**Activity:**
All records, exactly as written, minus the pictures: copy them out.

Data supplied Block Start

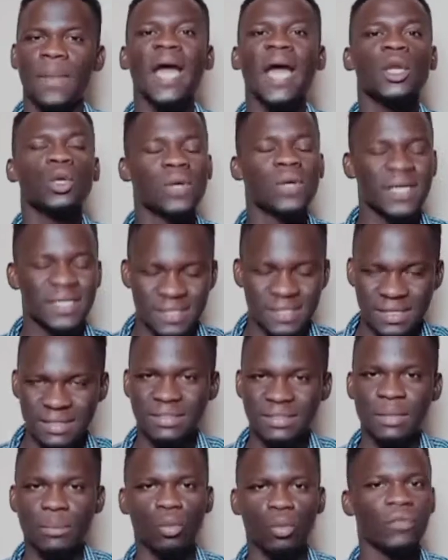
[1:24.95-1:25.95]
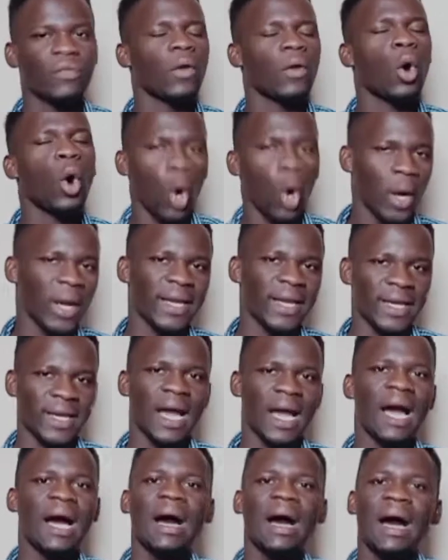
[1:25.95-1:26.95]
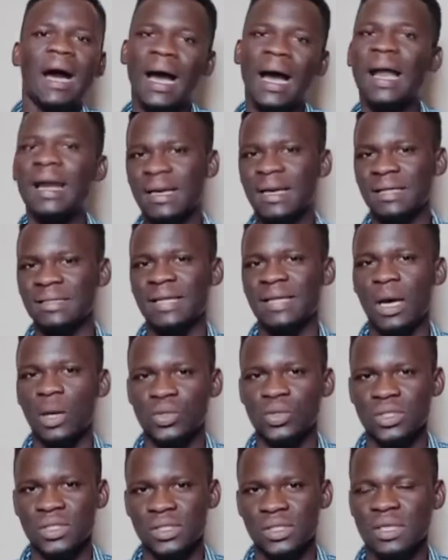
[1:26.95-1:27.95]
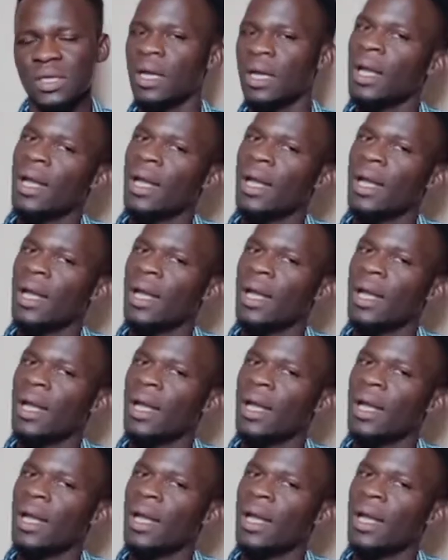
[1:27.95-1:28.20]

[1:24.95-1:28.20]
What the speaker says: And you can start them with only 100,000.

Data supplied Block End

**Written response:**
[1:24.95-1:25.95]
[1:25.95-1:26.95]
[1:26.95-1:27.95]
[1:27.95-1:28.20]

[1:24.95-1:28.20]
What the speaker says: And you can start them with only 100,000.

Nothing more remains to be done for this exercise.